RAW DATA:
+===+

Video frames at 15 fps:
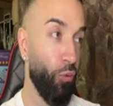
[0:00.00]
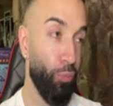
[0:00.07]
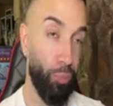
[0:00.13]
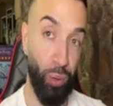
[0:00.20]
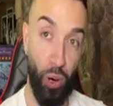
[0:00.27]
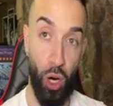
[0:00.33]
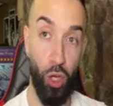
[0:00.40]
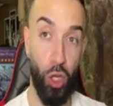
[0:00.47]

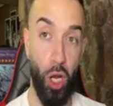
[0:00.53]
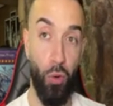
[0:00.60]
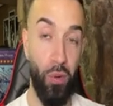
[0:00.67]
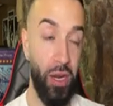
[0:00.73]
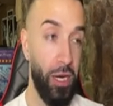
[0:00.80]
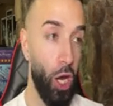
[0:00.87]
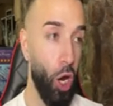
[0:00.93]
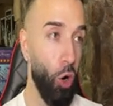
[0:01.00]

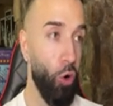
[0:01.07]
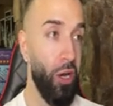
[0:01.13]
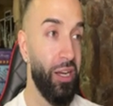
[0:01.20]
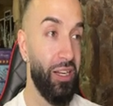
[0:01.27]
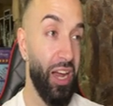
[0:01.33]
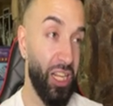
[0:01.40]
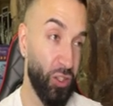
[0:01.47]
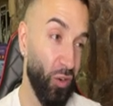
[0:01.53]
Perlarino
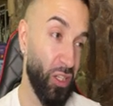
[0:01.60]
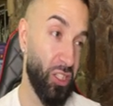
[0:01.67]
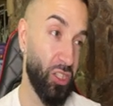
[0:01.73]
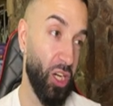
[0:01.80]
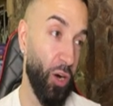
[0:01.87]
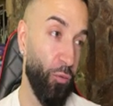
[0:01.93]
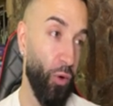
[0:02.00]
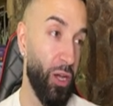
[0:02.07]
gets Vice
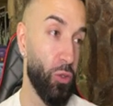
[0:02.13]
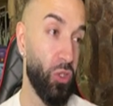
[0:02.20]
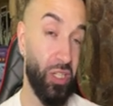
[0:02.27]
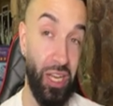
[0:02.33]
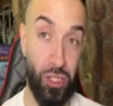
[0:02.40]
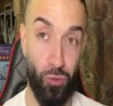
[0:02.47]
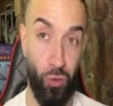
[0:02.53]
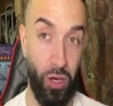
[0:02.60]
Star Frost, which
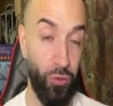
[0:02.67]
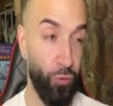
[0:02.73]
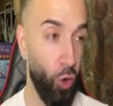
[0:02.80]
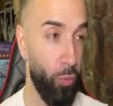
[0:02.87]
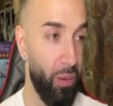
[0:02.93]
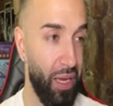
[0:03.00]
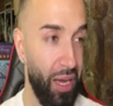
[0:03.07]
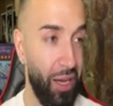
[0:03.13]
gets Reich
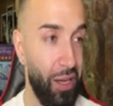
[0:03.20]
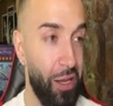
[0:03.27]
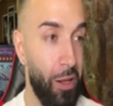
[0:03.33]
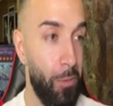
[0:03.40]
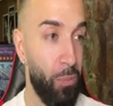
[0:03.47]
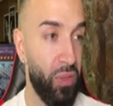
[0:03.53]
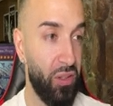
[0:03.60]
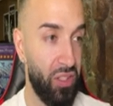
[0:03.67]
Phobia.
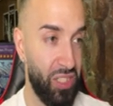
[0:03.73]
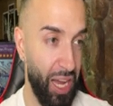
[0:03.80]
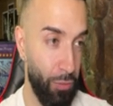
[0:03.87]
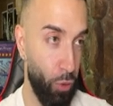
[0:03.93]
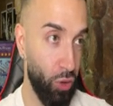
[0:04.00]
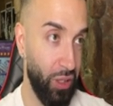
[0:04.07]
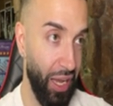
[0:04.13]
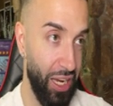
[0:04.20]
Set
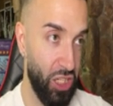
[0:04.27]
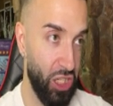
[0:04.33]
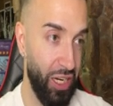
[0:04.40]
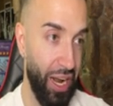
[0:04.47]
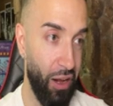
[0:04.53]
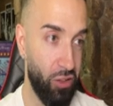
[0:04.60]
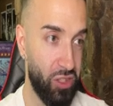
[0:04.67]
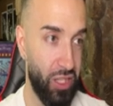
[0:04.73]
Rotation
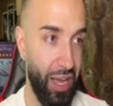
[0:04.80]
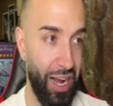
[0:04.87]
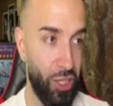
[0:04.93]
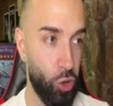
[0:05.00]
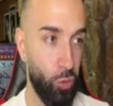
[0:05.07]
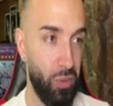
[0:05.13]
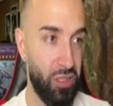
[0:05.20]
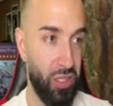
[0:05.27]
outs the
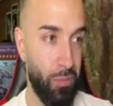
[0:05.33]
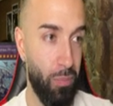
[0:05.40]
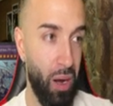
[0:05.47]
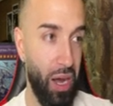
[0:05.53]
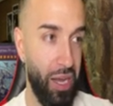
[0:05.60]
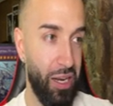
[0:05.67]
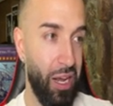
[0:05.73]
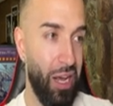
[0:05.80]
actual Mystic
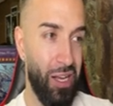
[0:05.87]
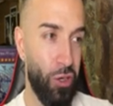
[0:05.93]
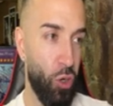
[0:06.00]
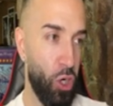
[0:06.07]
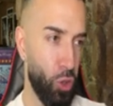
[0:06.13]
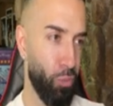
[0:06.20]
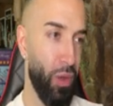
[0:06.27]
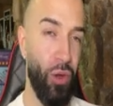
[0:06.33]
Mine. You
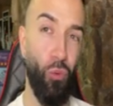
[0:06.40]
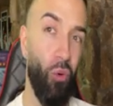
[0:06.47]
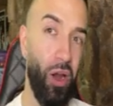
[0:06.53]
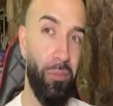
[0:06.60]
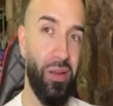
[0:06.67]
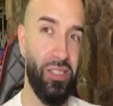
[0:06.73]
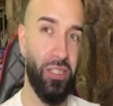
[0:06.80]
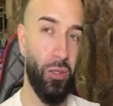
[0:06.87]
just play
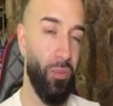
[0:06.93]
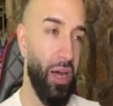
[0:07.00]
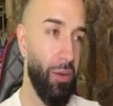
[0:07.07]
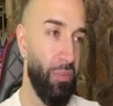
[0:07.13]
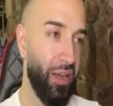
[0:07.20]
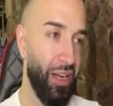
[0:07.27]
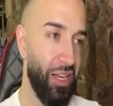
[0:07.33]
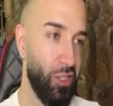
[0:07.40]
one Mystic Mine
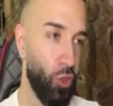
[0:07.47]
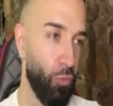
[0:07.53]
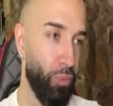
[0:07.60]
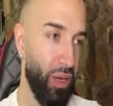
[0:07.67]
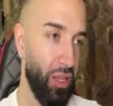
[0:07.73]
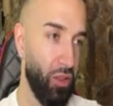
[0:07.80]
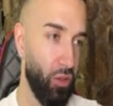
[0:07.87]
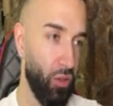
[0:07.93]
because you
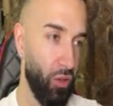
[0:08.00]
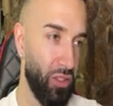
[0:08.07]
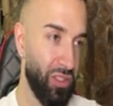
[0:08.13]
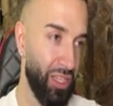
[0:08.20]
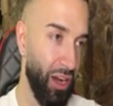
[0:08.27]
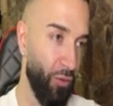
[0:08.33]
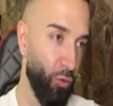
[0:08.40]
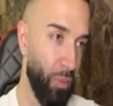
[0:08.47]
play
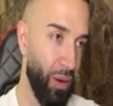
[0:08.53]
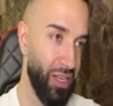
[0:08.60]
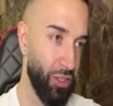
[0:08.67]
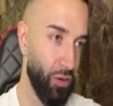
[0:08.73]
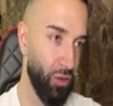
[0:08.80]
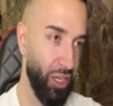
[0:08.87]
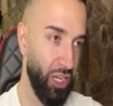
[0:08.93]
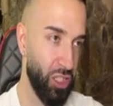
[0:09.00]
Terraforming and Set
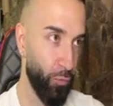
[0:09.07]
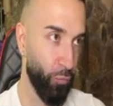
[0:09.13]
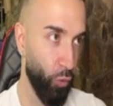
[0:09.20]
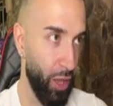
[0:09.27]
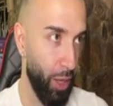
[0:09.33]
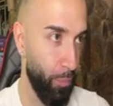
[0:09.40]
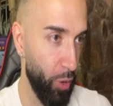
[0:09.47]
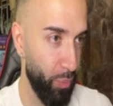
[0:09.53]
Rotation for
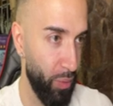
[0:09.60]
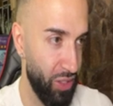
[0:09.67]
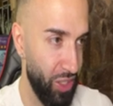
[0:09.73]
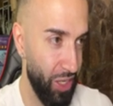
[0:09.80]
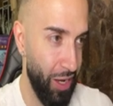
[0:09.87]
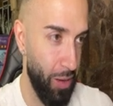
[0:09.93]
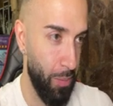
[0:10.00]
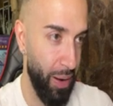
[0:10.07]
that purpose.
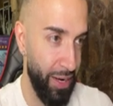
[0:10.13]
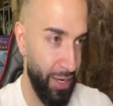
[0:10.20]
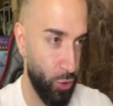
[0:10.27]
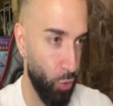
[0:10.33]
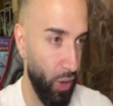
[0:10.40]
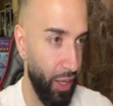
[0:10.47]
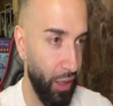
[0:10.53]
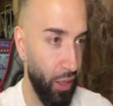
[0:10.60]
Might as
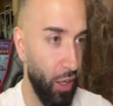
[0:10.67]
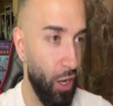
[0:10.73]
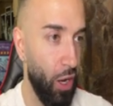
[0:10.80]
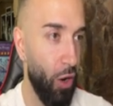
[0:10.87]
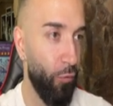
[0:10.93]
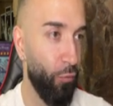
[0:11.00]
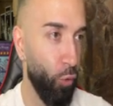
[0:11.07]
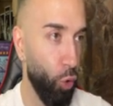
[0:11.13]
well.
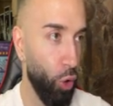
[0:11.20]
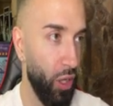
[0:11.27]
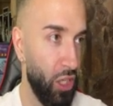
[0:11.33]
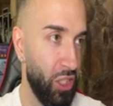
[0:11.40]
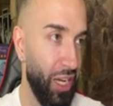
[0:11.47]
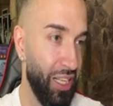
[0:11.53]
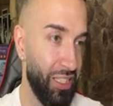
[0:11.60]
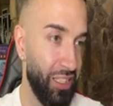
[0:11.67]

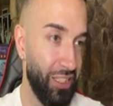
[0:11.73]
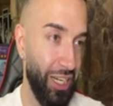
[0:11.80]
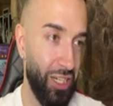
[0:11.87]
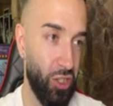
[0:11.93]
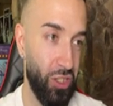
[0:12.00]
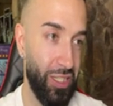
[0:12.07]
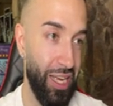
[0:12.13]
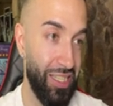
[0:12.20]
Foolish gets
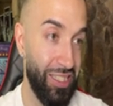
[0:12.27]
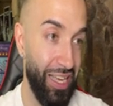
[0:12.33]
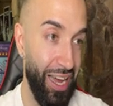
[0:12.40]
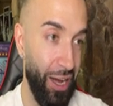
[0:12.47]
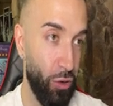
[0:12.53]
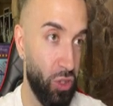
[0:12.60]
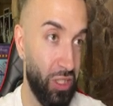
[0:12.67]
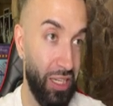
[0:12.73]
Enchantress, gets the
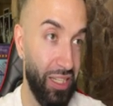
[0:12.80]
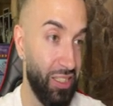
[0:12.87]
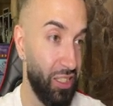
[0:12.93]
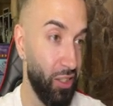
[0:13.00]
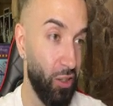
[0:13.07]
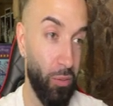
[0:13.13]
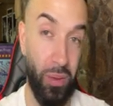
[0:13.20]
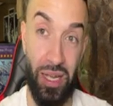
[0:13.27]
outs, gets
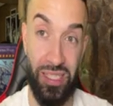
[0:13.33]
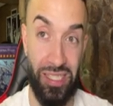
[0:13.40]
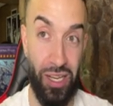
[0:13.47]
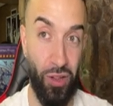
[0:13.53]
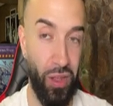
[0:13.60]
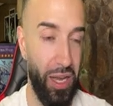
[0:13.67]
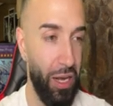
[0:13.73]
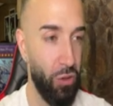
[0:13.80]
Tear Limit, gets
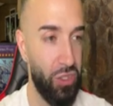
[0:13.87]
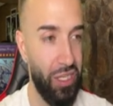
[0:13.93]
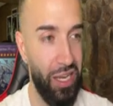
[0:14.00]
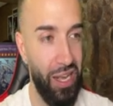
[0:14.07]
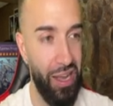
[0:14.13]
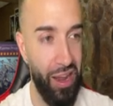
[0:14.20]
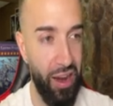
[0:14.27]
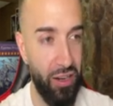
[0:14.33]
all the outs.
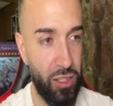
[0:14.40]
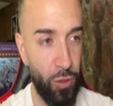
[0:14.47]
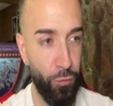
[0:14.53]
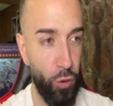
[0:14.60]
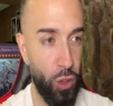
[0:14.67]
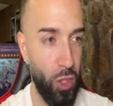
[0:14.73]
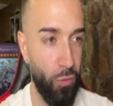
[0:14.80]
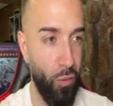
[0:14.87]
Instant
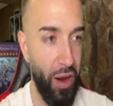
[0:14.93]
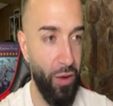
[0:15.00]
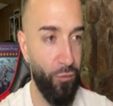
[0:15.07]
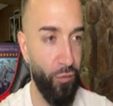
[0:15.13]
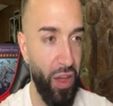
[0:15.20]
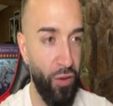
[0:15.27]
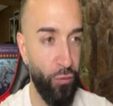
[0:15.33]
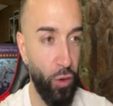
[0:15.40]
Fusion, right,
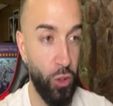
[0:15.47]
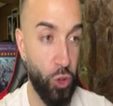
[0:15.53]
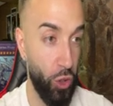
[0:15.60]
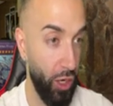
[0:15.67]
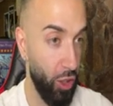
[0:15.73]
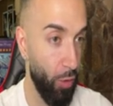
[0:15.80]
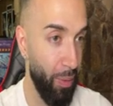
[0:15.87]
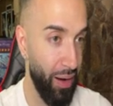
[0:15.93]
Faithful.
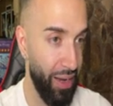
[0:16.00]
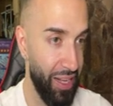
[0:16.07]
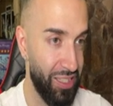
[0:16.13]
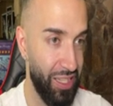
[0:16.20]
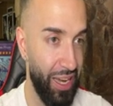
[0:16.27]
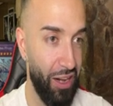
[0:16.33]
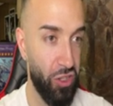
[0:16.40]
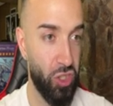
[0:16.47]
Dracobat gets
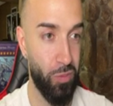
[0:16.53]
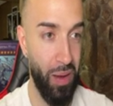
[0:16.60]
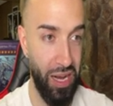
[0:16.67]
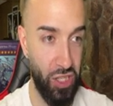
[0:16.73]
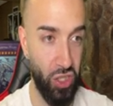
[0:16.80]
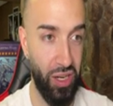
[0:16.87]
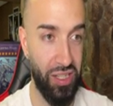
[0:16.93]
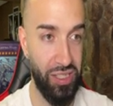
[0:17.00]
the out.
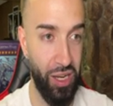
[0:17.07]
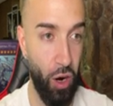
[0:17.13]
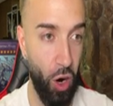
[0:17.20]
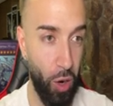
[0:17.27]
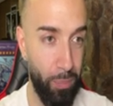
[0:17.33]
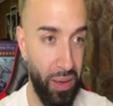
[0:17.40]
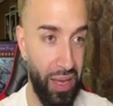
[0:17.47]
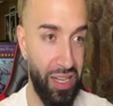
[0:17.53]
Smasher gets the out.
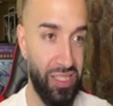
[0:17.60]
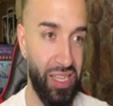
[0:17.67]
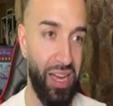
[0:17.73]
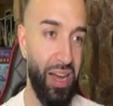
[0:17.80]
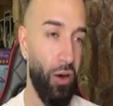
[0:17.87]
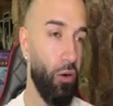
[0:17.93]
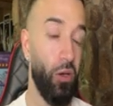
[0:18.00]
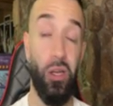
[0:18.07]
Heartbeat gets the
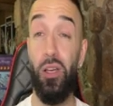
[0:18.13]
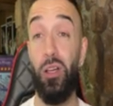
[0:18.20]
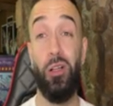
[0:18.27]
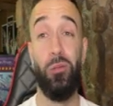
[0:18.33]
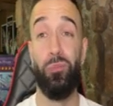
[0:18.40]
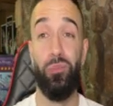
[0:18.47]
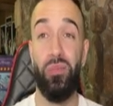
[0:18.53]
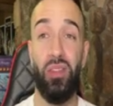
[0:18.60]
out.
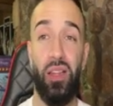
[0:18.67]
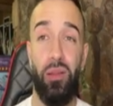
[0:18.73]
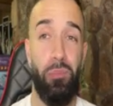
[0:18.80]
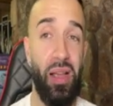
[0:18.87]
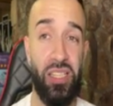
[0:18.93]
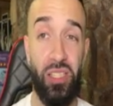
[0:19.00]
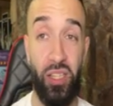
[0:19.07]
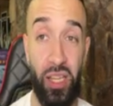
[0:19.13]

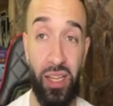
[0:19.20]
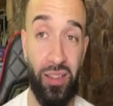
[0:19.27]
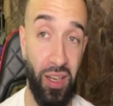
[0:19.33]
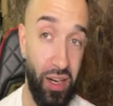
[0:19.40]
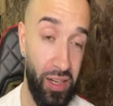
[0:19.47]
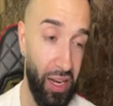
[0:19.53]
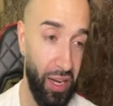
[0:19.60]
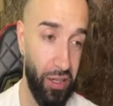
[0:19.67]
Basically the
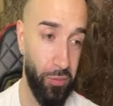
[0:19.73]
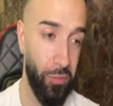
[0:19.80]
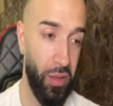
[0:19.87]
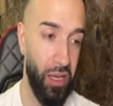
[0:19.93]
entire deck.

+===+

WHAT IS NEEDED:
Whenever a line holds a picture, print that line without the picture. All other data must be output exactly.

SOLUTION TO THIS EXERCISE:
Video frames at 15 fps:
[0:00.00]
[0:00.07]
[0:00.13]
[0:00.20]
[0:00.27]
[0:00.33]
[0:00.40]
[0:00.47]

[0:00.53]
[0:00.60]
[0:00.67]
[0:00.73]
[0:00.80]
[0:00.87]
[0:00.93]
[0:01.00]

[0:01.07]
[0:01.13]
[0:01.20]
[0:01.27]
[0:01.33]
[0:01.40]
[0:01.47]
[0:01.53]
Perlarino
[0:01.60]
[0:01.67]
[0:01.73]
[0:01.80]
[0:01.87]
[0:01.93]
[0:02.00]
[0:02.07]
gets Vice
[0:02.13]
[0:02.20]
[0:02.27]
[0:02.33]
[0:02.40]
[0:02.47]
[0:02.53]
[0:02.60]
Star Frost, which
[0:02.67]
[0:02.73]
[0:02.80]
[0:02.87]
[0:02.93]
[0:03.00]
[0:03.07]
[0:03.13]
gets Reich
[0:03.20]
[0:03.27]
[0:03.33]
[0:03.40]
[0:03.47]
[0:03.53]
[0:03.60]
[0:03.67]
Phobia.
[0:03.73]
[0:03.80]
[0:03.87]
[0:03.93]
[0:04.00]
[0:04.07]
[0:04.13]
[0:04.20]
Set
[0:04.27]
[0:04.33]
[0:04.40]
[0:04.47]
[0:04.53]
[0:04.60]
[0:04.67]
[0:04.73]
Rotation
[0:04.80]
[0:04.87]
[0:04.93]
[0:05.00]
[0:05.07]
[0:05.13]
[0:05.20]
[0:05.27]
outs the
[0:05.33]
[0:05.40]
[0:05.47]
[0:05.53]
[0:05.60]
[0:05.67]
[0:05.73]
[0:05.80]
actual Mystic
[0:05.87]
[0:05.93]
[0:06.00]
[0:06.07]
[0:06.13]
[0:06.20]
[0:06.27]
[0:06.33]
Mine. You
[0:06.40]
[0:06.47]
[0:06.53]
[0:06.60]
[0:06.67]
[0:06.73]
[0:06.80]
[0:06.87]
just play
[0:06.93]
[0:07.00]
[0:07.07]
[0:07.13]
[0:07.20]
[0:07.27]
[0:07.33]
[0:07.40]
one Mystic Mine
[0:07.47]
[0:07.53]
[0:07.60]
[0:07.67]
[0:07.73]
[0:07.80]
[0:07.87]
[0:07.93]
because you
[0:08.00]
[0:08.07]
[0:08.13]
[0:08.20]
[0:08.27]
[0:08.33]
[0:08.40]
[0:08.47]
play
[0:08.53]
[0:08.60]
[0:08.67]
[0:08.73]
[0:08.80]
[0:08.87]
[0:08.93]
[0:09.00]
Terraforming and Set
[0:09.07]
[0:09.13]
[0:09.20]
[0:09.27]
[0:09.33]
[0:09.40]
[0:09.47]
[0:09.53]
Rotation for
[0:09.60]
[0:09.67]
[0:09.73]
[0:09.80]
[0:09.87]
[0:09.93]
[0:10.00]
[0:10.07]
that purpose.
[0:10.13]
[0:10.20]
[0:10.27]
[0:10.33]
[0:10.40]
[0:10.47]
[0:10.53]
[0:10.60]
Might as
[0:10.67]
[0:10.73]
[0:10.80]
[0:10.87]
[0:10.93]
[0:11.00]
[0:11.07]
[0:11.13]
well.
[0:11.20]
[0:11.27]
[0:11.33]
[0:11.40]
[0:11.47]
[0:11.53]
[0:11.60]
[0:11.67]

[0:11.73]
[0:11.80]
[0:11.87]
[0:11.93]
[0:12.00]
[0:12.07]
[0:12.13]
[0:12.20]
Foolish gets
[0:12.27]
[0:12.33]
[0:12.40]
[0:12.47]
[0:12.53]
[0:12.60]
[0:12.67]
[0:12.73]
Enchantress, gets the
[0:12.80]
[0:12.87]
[0:12.93]
[0:13.00]
[0:13.07]
[0:13.13]
[0:13.20]
[0:13.27]
outs, gets
[0:13.33]
[0:13.40]
[0:13.47]
[0:13.53]
[0:13.60]
[0:13.67]
[0:13.73]
[0:13.80]
Tear Limit, gets
[0:13.87]
[0:13.93]
[0:14.00]
[0:14.07]
[0:14.13]
[0:14.20]
[0:14.27]
[0:14.33]
all the outs.
[0:14.40]
[0:14.47]
[0:14.53]
[0:14.60]
[0:14.67]
[0:14.73]
[0:14.80]
[0:14.87]
Instant
[0:14.93]
[0:15.00]
[0:15.07]
[0:15.13]
[0:15.20]
[0:15.27]
[0:15.33]
[0:15.40]
Fusion, right,
[0:15.47]
[0:15.53]
[0:15.60]
[0:15.67]
[0:15.73]
[0:15.80]
[0:15.87]
[0:15.93]
Faithful.
[0:16.00]
[0:16.07]
[0:16.13]
[0:16.20]
[0:16.27]
[0:16.33]
[0:16.40]
[0:16.47]
Dracobat gets
[0:16.53]
[0:16.60]
[0:16.67]
[0:16.73]
[0:16.80]
[0:16.87]
[0:16.93]
[0:17.00]
the out.
[0:17.07]
[0:17.13]
[0:17.20]
[0:17.27]
[0:17.33]
[0:17.40]
[0:17.47]
[0:17.53]
Smasher gets the out.
[0:17.60]
[0:17.67]
[0:17.73]
[0:17.80]
[0:17.87]
[0:17.93]
[0:18.00]
[0:18.07]
Heartbeat gets the
[0:18.13]
[0:18.20]
[0:18.27]
[0:18.33]
[0:18.40]
[0:18.47]
[0:18.53]
[0:18.60]
out.
[0:18.67]
[0:18.73]
[0:18.80]
[0:18.87]
[0:18.93]
[0:19.00]
[0:19.07]
[0:19.13]

[0:19.20]
[0:19.27]
[0:19.33]
[0:19.40]
[0:19.47]
[0:19.53]
[0:19.60]
[0:19.67]
Basically the
[0:19.73]
[0:19.80]
[0:19.87]
[0:19.93]
entire deck.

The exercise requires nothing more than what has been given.